▶ **DATA FOR THE TASK**
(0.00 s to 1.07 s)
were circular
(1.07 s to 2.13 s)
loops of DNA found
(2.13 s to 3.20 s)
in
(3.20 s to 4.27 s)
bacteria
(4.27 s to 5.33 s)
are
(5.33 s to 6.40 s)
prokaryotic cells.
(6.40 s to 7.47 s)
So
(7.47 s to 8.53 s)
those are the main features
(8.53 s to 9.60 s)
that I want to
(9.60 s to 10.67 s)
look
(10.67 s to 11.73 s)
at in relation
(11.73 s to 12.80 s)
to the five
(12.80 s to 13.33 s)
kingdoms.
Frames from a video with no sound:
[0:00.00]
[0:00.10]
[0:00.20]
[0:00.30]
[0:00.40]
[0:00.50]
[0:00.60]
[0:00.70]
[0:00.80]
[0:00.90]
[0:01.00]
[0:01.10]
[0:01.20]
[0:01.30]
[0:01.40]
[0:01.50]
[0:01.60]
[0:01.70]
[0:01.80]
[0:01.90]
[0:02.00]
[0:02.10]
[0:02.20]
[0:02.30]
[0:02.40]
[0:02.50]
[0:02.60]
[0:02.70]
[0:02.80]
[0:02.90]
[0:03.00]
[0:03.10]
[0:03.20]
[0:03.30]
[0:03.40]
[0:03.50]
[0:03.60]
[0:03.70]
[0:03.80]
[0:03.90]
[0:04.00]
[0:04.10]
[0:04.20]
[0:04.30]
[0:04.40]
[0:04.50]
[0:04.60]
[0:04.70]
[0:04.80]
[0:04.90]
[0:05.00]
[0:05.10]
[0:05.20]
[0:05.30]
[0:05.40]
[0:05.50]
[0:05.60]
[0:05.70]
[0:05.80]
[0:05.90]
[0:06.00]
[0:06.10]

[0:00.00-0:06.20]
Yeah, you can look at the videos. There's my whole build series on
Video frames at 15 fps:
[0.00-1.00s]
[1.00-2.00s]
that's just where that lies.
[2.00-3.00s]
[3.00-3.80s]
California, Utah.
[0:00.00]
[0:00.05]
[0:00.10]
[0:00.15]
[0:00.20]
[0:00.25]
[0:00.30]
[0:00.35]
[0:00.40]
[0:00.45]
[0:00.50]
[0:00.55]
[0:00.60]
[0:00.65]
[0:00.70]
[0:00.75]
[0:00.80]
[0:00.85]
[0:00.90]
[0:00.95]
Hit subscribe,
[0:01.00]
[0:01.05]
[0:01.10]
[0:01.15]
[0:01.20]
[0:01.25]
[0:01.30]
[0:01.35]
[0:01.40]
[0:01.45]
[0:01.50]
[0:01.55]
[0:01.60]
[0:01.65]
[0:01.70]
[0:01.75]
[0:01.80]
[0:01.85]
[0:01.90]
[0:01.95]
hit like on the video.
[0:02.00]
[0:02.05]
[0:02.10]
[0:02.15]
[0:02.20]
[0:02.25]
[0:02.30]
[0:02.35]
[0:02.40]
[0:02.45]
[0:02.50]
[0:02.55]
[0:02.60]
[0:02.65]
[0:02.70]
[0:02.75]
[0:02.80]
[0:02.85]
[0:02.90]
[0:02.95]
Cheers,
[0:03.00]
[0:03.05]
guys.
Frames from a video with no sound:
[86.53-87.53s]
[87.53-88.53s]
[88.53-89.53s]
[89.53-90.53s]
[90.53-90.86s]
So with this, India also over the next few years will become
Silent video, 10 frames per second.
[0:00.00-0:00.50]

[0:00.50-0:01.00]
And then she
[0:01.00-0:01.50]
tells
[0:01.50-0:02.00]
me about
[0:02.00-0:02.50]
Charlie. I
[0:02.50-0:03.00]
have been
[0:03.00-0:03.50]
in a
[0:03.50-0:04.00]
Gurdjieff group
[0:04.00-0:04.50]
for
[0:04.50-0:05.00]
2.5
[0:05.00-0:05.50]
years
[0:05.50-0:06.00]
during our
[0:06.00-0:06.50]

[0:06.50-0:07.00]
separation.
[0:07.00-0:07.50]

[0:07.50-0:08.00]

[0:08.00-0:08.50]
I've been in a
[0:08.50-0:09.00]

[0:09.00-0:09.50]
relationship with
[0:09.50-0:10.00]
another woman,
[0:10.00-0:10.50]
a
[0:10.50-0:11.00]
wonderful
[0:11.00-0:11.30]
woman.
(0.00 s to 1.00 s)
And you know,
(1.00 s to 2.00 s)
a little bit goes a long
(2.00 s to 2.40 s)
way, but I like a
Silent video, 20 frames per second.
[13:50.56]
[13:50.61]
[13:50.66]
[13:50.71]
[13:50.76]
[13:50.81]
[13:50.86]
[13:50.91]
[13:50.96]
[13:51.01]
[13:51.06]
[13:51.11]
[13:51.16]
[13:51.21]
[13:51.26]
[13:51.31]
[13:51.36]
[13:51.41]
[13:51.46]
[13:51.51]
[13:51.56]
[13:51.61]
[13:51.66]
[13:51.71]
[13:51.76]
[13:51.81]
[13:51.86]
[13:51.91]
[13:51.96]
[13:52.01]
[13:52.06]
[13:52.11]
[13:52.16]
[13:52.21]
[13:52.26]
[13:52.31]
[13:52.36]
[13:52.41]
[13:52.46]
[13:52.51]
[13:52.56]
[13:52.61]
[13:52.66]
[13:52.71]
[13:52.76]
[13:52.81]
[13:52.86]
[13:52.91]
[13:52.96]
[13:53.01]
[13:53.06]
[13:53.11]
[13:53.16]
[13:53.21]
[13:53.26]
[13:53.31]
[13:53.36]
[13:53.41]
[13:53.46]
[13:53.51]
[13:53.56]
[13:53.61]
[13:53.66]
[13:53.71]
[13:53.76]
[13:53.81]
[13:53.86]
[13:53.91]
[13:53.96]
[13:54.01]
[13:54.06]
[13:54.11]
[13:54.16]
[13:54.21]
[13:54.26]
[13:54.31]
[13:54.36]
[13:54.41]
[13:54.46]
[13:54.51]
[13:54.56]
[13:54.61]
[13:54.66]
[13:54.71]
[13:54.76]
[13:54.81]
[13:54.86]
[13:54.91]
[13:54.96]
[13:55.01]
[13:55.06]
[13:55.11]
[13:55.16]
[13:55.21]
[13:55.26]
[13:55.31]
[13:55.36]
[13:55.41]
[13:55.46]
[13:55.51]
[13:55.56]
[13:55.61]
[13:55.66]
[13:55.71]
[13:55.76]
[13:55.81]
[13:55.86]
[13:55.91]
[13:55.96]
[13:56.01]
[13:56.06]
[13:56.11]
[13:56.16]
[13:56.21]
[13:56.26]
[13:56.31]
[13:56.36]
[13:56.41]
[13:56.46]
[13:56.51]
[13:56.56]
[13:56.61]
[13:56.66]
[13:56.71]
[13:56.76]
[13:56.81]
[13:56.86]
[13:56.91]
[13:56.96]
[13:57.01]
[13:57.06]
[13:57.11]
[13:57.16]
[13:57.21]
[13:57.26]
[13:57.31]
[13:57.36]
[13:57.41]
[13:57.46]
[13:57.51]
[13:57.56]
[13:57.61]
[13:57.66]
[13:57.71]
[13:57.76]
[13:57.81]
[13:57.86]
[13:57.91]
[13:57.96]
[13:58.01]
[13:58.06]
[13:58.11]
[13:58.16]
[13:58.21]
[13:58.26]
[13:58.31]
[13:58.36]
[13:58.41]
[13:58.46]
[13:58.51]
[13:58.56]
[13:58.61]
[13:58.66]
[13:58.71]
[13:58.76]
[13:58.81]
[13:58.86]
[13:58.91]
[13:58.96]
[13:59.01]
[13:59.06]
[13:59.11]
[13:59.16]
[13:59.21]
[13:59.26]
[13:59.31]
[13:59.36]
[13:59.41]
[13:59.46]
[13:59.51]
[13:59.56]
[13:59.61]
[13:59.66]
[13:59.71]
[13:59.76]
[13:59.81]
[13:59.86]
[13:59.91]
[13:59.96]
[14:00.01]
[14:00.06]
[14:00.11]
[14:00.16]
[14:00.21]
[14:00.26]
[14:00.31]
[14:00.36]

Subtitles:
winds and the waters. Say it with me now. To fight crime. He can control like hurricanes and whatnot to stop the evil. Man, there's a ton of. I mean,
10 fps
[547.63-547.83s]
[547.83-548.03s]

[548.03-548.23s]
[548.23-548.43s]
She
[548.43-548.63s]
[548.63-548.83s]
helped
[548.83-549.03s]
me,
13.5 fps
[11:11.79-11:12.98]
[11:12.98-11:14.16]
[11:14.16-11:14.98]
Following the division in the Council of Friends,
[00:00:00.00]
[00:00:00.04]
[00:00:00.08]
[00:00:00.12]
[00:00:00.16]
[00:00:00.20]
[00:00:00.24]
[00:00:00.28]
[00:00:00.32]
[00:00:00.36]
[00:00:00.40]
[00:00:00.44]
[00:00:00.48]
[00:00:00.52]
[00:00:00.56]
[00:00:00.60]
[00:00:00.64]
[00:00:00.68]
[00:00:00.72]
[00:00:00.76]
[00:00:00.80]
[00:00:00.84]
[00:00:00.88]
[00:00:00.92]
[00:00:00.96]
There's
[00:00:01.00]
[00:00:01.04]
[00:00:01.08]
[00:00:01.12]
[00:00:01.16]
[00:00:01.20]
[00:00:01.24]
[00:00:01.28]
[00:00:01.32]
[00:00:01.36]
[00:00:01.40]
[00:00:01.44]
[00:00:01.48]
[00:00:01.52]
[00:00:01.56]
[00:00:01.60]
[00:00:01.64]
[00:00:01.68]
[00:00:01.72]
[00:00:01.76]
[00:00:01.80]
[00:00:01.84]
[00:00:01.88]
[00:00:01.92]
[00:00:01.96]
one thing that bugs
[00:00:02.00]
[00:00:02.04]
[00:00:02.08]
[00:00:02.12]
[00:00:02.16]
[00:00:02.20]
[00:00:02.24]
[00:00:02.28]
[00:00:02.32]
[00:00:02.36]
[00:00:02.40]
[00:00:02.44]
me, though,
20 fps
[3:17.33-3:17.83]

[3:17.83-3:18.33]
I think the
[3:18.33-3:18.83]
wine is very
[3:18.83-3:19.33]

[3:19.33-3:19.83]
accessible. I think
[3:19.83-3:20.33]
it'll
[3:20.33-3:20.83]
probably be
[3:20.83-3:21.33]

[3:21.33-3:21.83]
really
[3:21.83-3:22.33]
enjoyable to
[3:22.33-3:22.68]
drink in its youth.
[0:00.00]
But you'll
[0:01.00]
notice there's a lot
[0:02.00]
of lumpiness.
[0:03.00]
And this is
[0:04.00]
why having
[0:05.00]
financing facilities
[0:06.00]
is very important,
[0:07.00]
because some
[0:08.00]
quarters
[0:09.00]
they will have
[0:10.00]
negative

▶ **ABOUT THIS EXERCISE**
All lines above that contain the word "Silent" are to be copied.

▶ **REPLY**
Silent video, 10 frames per second.
Silent video, 20 frames per second.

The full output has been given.